## Task item
Produce a verbatim transcript of the entries below, excluding pictures.

[Source data — start]

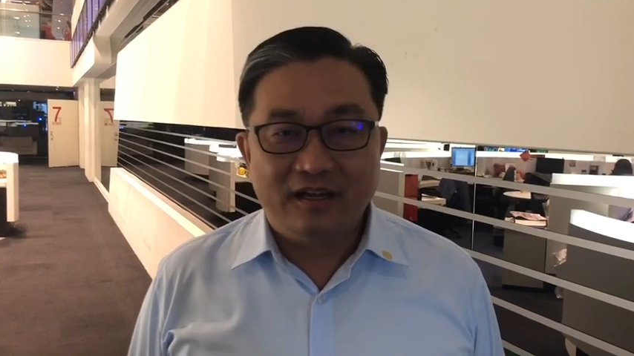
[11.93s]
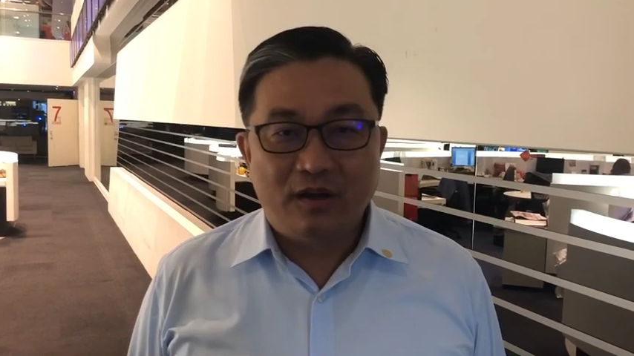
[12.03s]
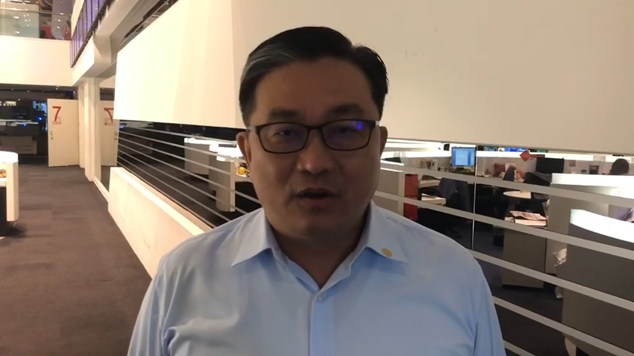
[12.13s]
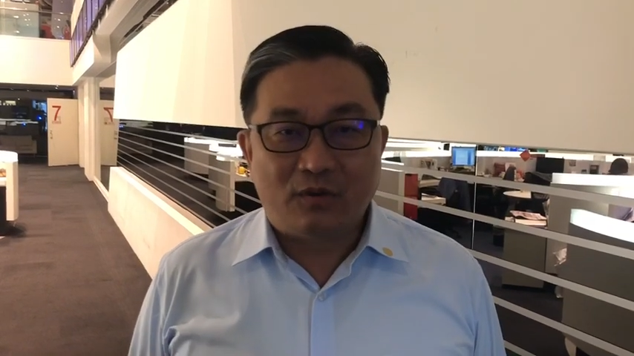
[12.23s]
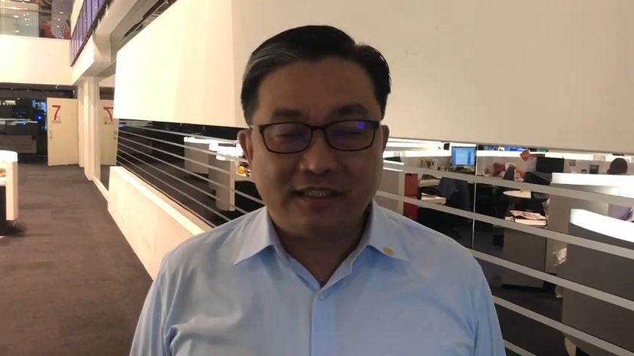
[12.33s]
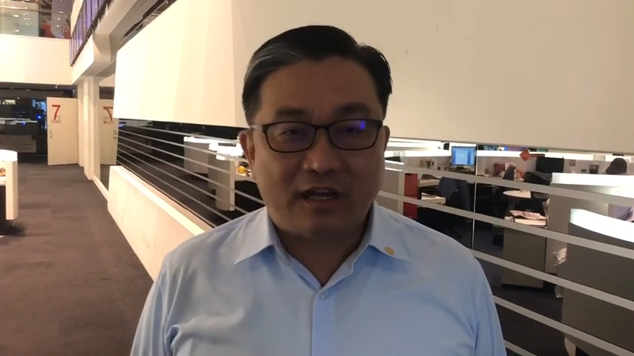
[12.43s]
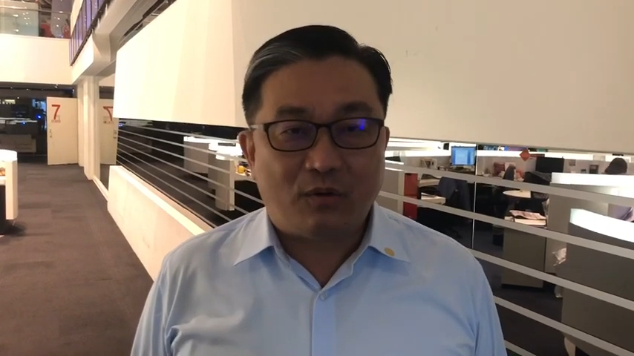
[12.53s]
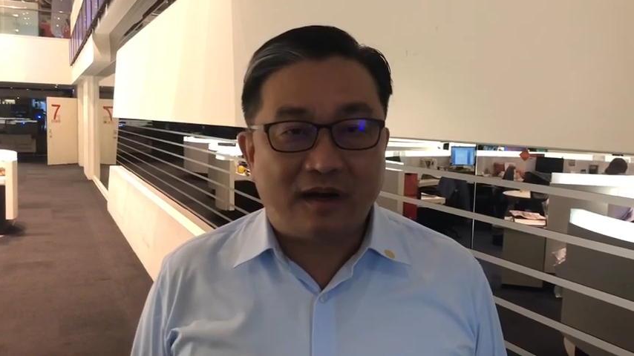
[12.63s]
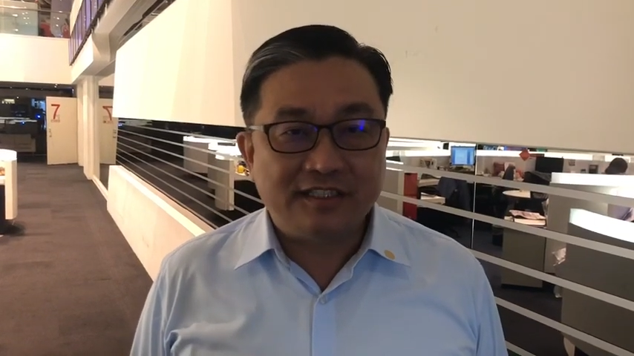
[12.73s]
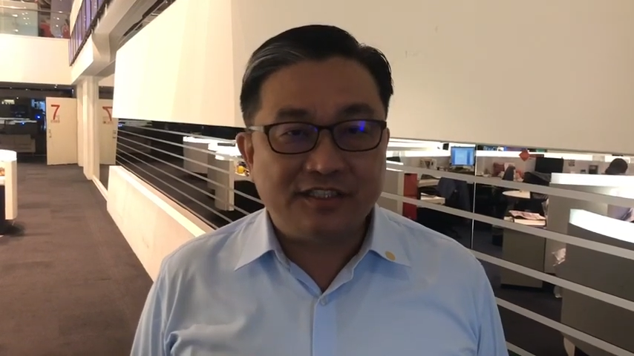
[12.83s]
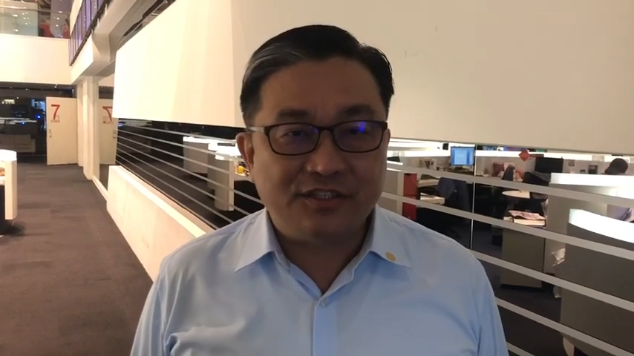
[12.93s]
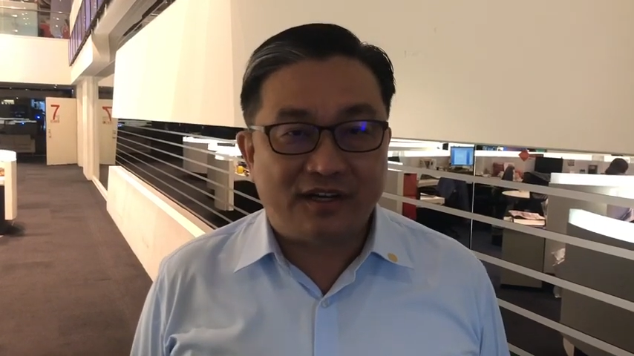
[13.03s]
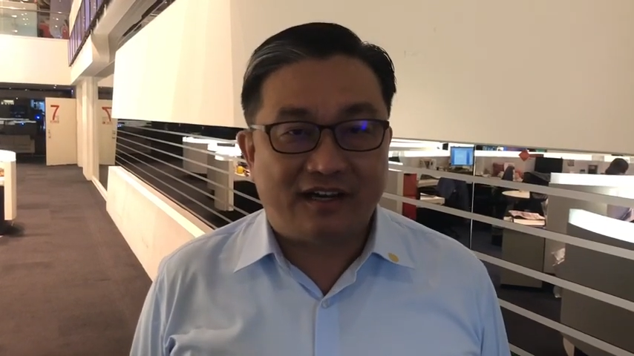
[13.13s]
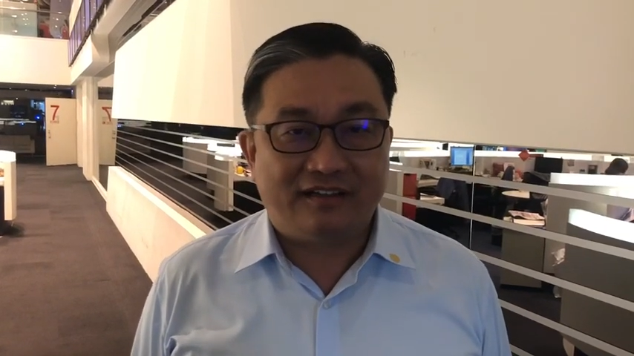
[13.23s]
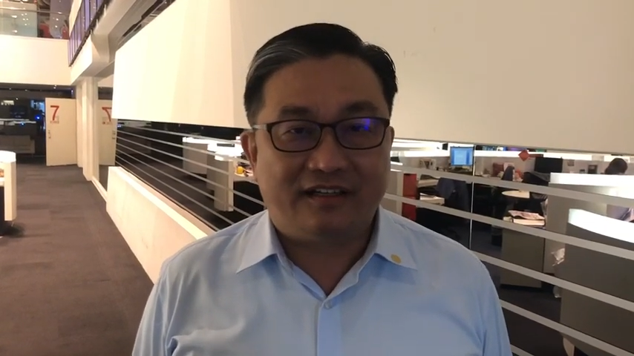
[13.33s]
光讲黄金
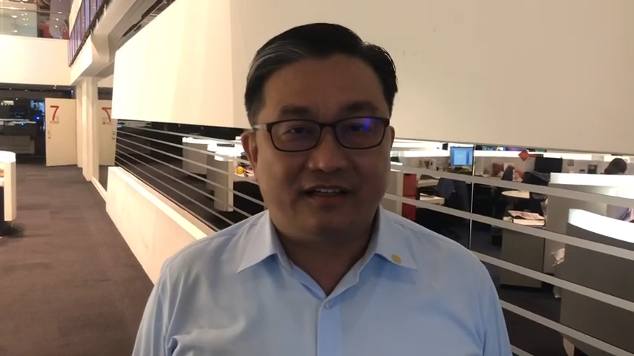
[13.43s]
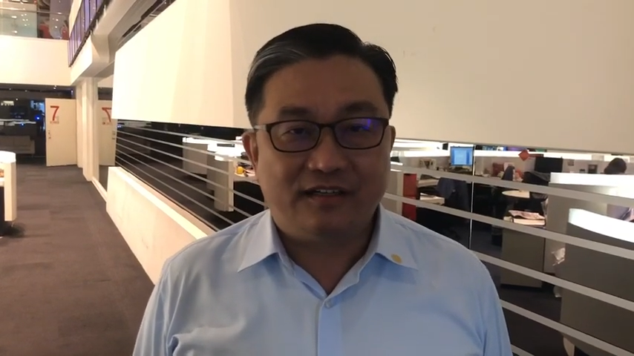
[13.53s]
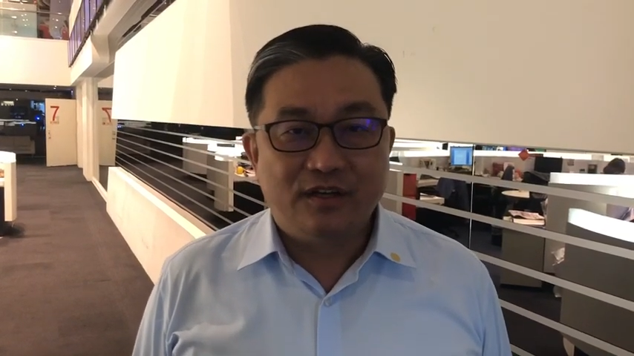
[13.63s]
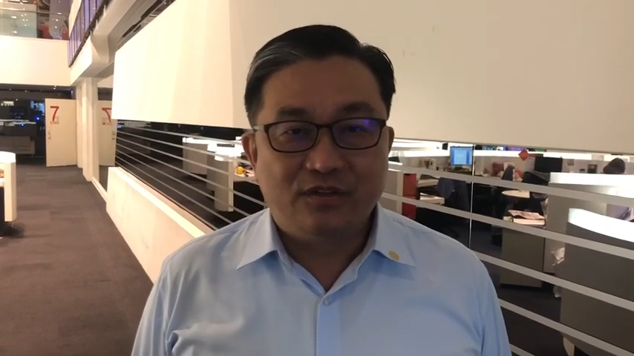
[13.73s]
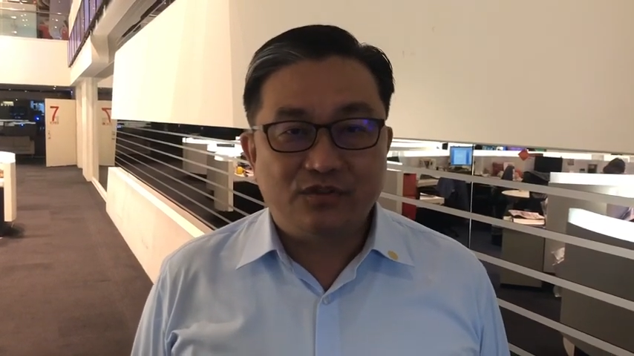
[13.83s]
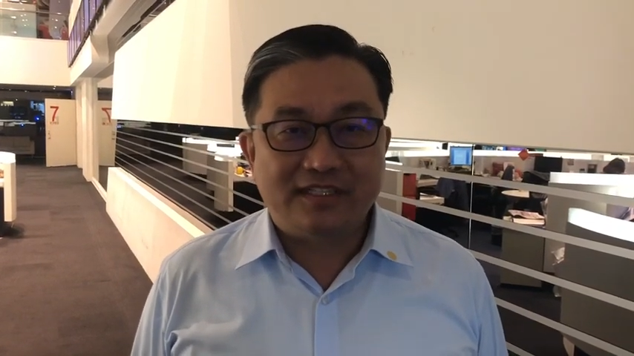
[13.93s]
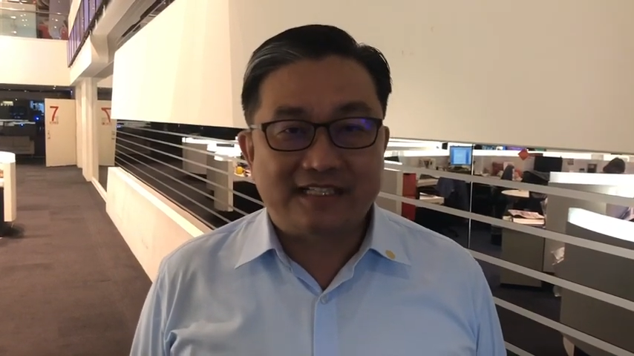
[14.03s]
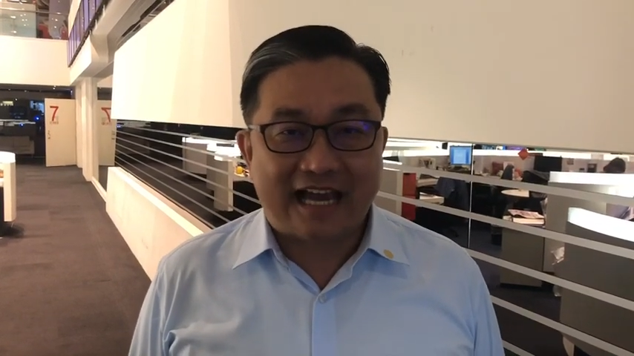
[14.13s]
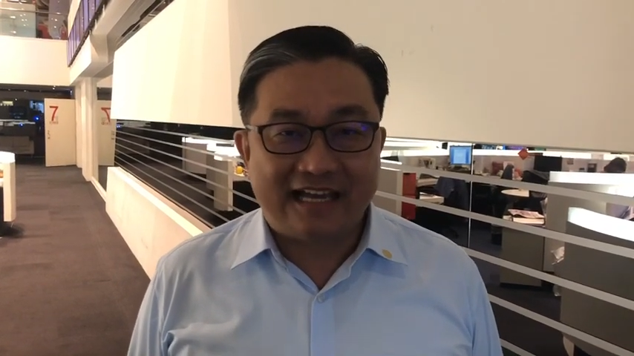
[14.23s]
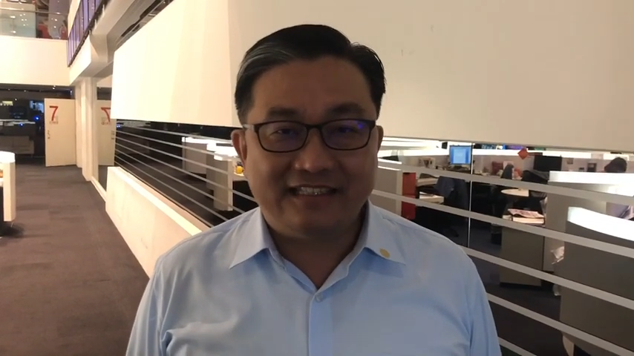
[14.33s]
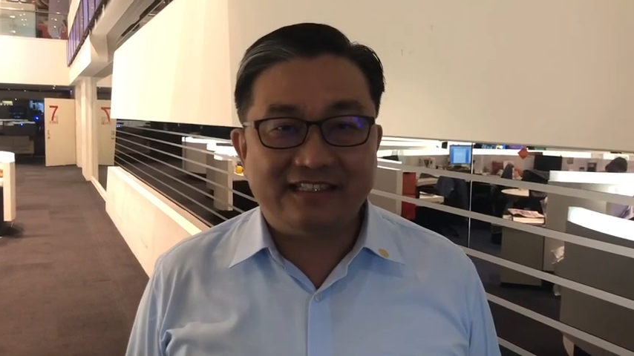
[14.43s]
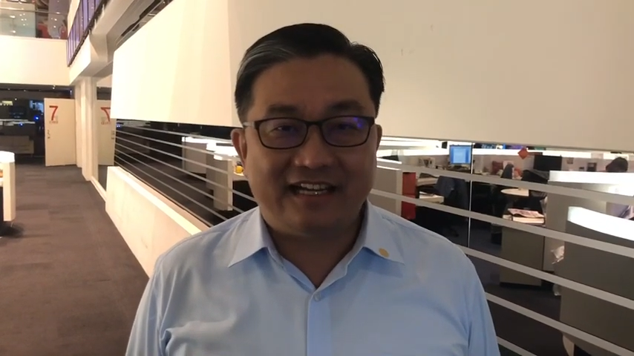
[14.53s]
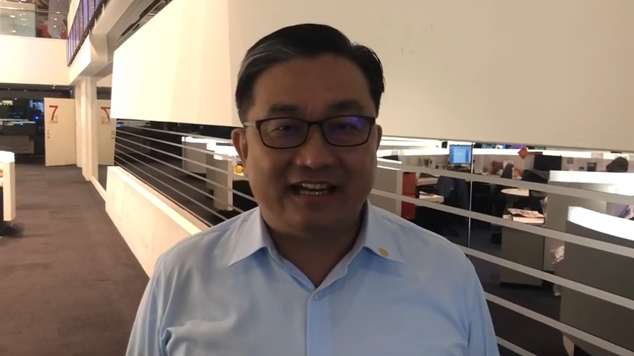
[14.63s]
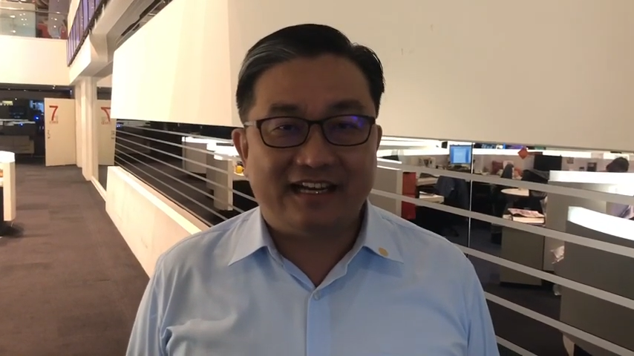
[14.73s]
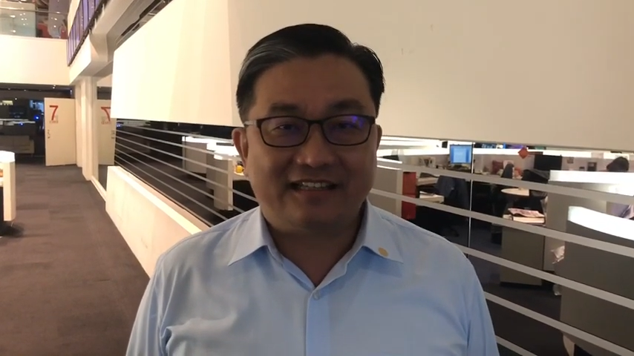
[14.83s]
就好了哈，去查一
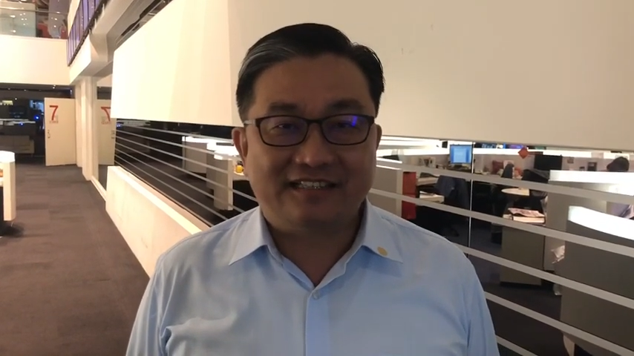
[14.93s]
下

[Source data — finish]

## Solution for this exercise
[11.93s]
[12.03s]
[12.13s]
[12.23s]
[12.33s]
[12.43s]
[12.53s]
[12.63s]
[12.73s]
[12.83s]
[12.93s]
[13.03s]
[13.13s]
[13.23s]
[13.33s]
光讲黄金
[13.43s]
[13.53s]
[13.63s]
[13.73s]
[13.83s]
[13.93s]
[14.03s]
[14.13s]
[14.23s]
[14.33s]
[14.43s]
[14.53s]
[14.63s]
[14.73s]
[14.83s]
就好了哈，去查一
[14.93s]
下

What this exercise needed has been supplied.